I wouldn’t torture except in affirming the play of perversity;

I think the crack in thought is unavoidable and the source of the difference that makes a difference in thought – because thought (or play) cannot do it on its own;

I wouldn’t because I couldn’t ‘enlarge’ this crack;

I could talk up its affects, theorising from there, or involving myself in that theatre – of quasi-causality;

I would force people to do the good of destroying their Life as the Good upstanding Life we have in Common while sounding a warning about forces and goods and the circularity of that exchange, that engagement, the circulation of forces which guarantees the circulation and distribution of goods (currently placed in mutual question in the Crack of Recession – this Crack Recession);

The lava is here:

ἔρως

Anne Carson: The self forms at the edge of desire, and a science of self arises in the effort to leave that self behind. … Change of self is loss of self to [the Greek lyric poets]. Their metaphors for the experience are metaphors of war, disease and bodily dissolution. These metaphors assume a dynamic of assault and resistance. … In Greek lyric poetry, eros is an experience of melting. The god of desire himself is traditionally called “melter of limbs” ([by] Sappho […] [and] Archilochus […]). His glance is “more melting than sleep or death” […]. The lover whom he victimises is a piece of wax, (Pindar, […]) dissolving at his touch. Is melting a good thing? … The physiology that they posit for the erotic experience is one which assumes eros to be hostile in intention and detrimental in effect. Alongside melting we might cite metaphors of piercing, crushing, bridling, roasting, stinging, biting, grating, cropping, poisoning, singeing and grinding to a powder … The lover learns as he loses it to value the bounded entity of himself. [from /Eros: The Bittersweet/, Dalkey Archive Press, London, 1998. pp. 39-41]

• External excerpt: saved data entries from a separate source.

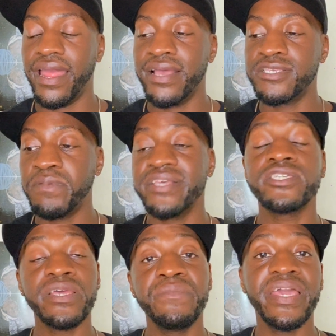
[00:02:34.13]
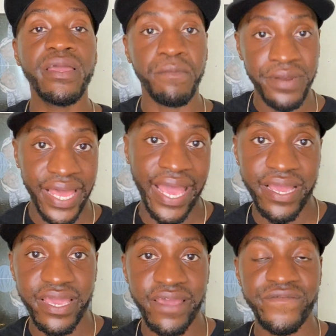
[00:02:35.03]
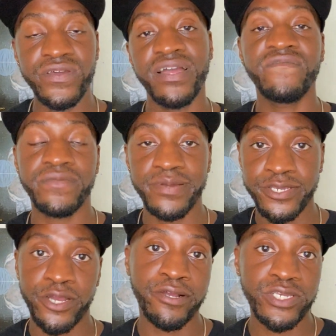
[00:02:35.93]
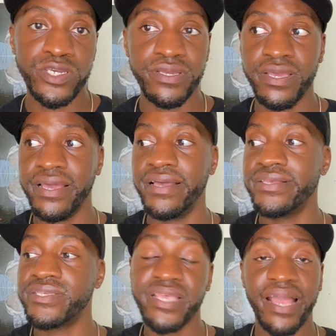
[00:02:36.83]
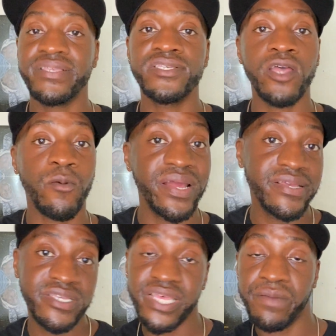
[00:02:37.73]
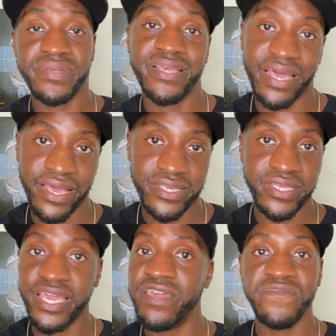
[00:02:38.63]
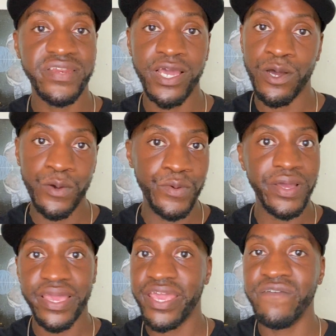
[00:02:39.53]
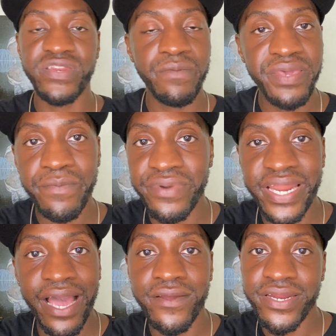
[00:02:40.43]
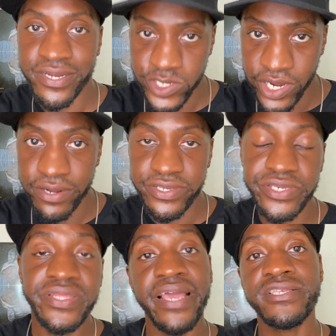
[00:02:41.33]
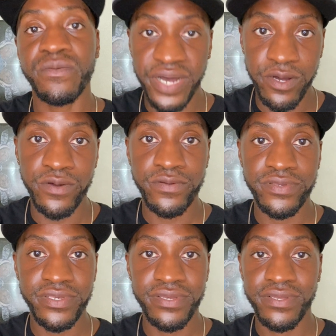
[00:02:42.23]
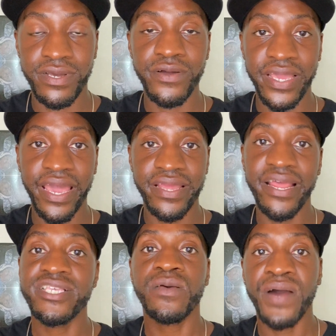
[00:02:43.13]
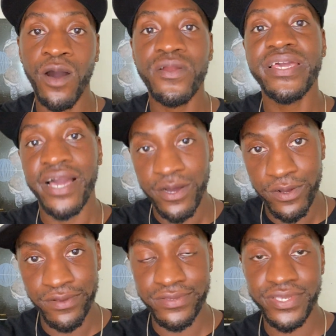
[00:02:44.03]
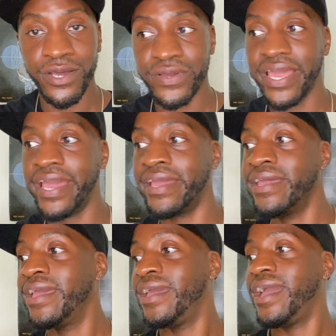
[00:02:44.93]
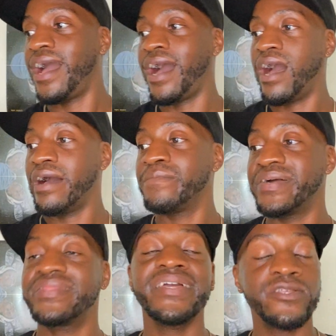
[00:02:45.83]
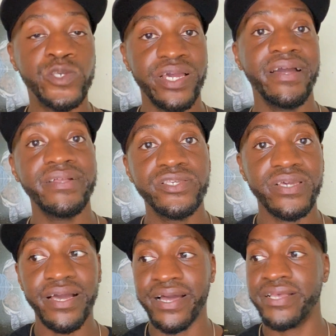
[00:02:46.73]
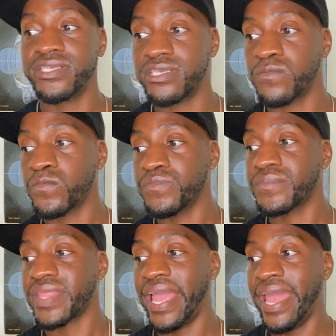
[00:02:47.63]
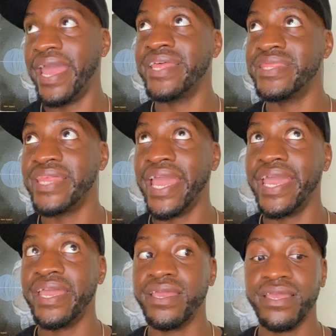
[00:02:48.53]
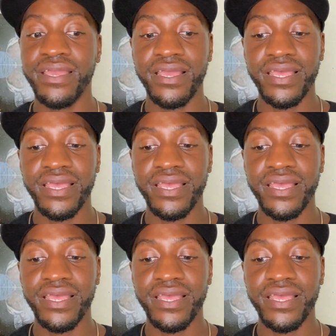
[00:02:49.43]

especially being black, if you come from the church, sex is already stigmatized, even though even the people down at the church, they some hoes. Okay, they some holy hoes. Okay, but they judge us, and they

For Deleuze the erotic encounter epitomises the encounter with the sentiendum. In this, he may be seen to be following in the Greek lyric tradition. Carson develops a thesis of Bruno Snell’s that the introduction of the Phoenician alphabet into ancient Greece, the alphabetization of Eros, is decisive for this tradition, in allowing metaphors and modes which break from a previous oral tradition. In tracing the letters of the separate words it draws us close to the experience of a separation which is essentially erotic. Nietzsche turns repeatedly to this ancient bibliographic legacy, out of preference.

Life contains an oppressive machine, which is its thought. It suppresses the unthought, papers the cracks or crack and writes an order of moral reasons which displaces a life onto, and fills it with, good actions and pure souls. The indefinite article has something of an aspirational character in this regard: at the edge which the self forms, that immanent edge, a life opens. Pull back from the edge and a self forms with all its attendant dynamisms of “assault and resistance” – those distractions, shadows and dramas, shaking and noise.

The New Age puts a moralist-political spin on this Life I would ask people to give up: even more parsimonious – if that word can be read to connote the whole arc of belated-ness and mean-ness Colin Campbell evokes in tracing over the West’s progress. (I’m referring to his essay, “The Terror“.) The New Age is something of an oxymoron in that it invokes the authority of the past, of pagan and / or polytheistic ritual (a monoculture’s denial it was ever monotheistic) – like Burning Man – and allies itself with the Modern history of barbarism, the irrationalism and the vitalism, that marked the end of the Industrial Age in the West and the beginnings of liberal democracy, the modern birth of homo democraticus.

– Guintovt, Spatial Revolution, 2004 (inverted)

This combination of the irrational and the vitalist is summed up in that miserable misrepresentation conjoining Nazism and Nietzsche. A conjunction that made rather a punctuation point along the trajectory of the West.

οἶκος

Rubens, sculpture-document by Zhang Huan, 2001, here

Does giving up life, or being asked to give up life, whether the life or a life, lead to any modality of existence? Giving up life is often confused with giving up the self. To be forced to give up one’s means of identification, to an authority, to be stripped of one’s identity in this way is considered more reprehensible than being asked to surrender one’s identity and its means of reassurance and recognition. This is a conundrum of the New Age, if not of the New World Order under the American Imperium.

One may be induced to loosen one’s hold on the assurances and recognitions which render identity and this is an ordinary rendition. One may be constrained to give up papers and material markers of identification, and be geographically disenfranchised, and this is an extraordinary rendition. The play on identity and its signs tells us where the social and political interest lies – giving us moral coordinates for transgression. Which is more violent?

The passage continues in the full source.